Amnesty clause. Initial reports all suggest the new CBA will include an amnesty provision similar to what had been discussed over the past few months, allowing teams the opportunity to waive one player whose deal would no longer count against the cap or luxury tax. However, teams would still owe the player the full amount of the original contract. Teams could use the provision at any point during the next CBA, with the catch that only deals signed before this summer would be eligible.
We already covered in detail why the Bucks are unlikely to use a new amnesty clause in the short term, though the good news is that they could always change their mind down the road and use it later. Many fans will no doubt argue for using the amnesty on Drew Gooden given the length and size of his deal, but to me--and note that the Bucks might not share this viewpoint--much of it comes down to how much of the original deal Milwaukee would still need to pay out. Gery Woelfel alluded previously to the possibility of teams being able to bid on amnesty'ed players and then the waiving teams only paying the difference between the new and old salaries, but the early word is that only teams with cap space would be part of a bidding system, significantly limiting the universe of potential bidders.

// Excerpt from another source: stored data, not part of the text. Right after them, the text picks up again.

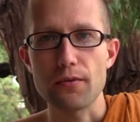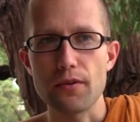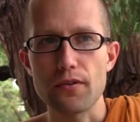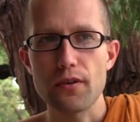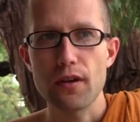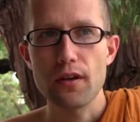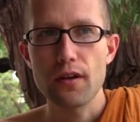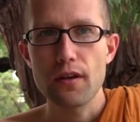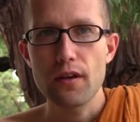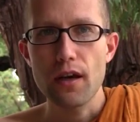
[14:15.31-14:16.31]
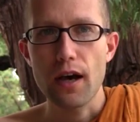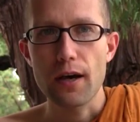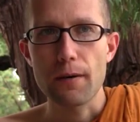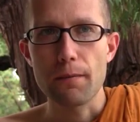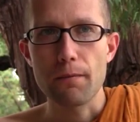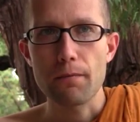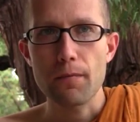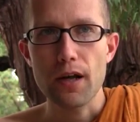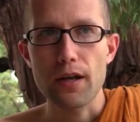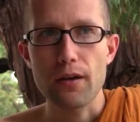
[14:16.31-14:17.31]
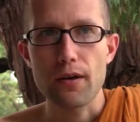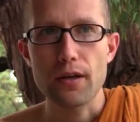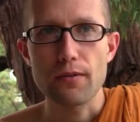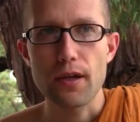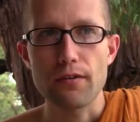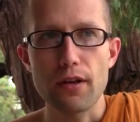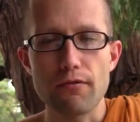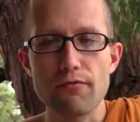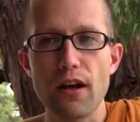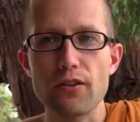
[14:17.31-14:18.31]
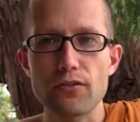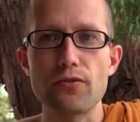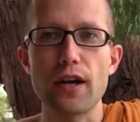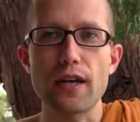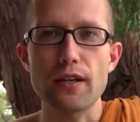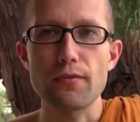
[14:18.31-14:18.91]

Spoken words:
It was, it felt great.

Whatever the mechanical details, I have a very hard time believing the Bucks would immediately cut bait on Gooden just a year after handing him a five year deal--and the same goes for Beno Udrih or Stephen Jackson for that matter. It's true that John Hammond hasn't been shy about admitting mistakes in the past, but keep in mind that there's also no reason the Bucks have to make a move immediately. Having Gooden, Udrih and Jackson on the roster wouldn't stop the Bucks from pursuing free agent options that might require cutting one of their higher-priced players--in that sense, the amnesty provision is essentially a free option (OK, not literally free, but...). If something better actually comes along then great, but I don't see teams using it unless they have an obvious reason--because it opens up cap space, lowers tax liability, gets rid of a cancer, or enables some other type move. So unless the Bucks plan to be much more ambitious in free agency than originally thought, the obvious path would be to hang on to the amnesty provision in the short term, providing some time to get a better sense of how a healthy Gooden and others fit in the roster.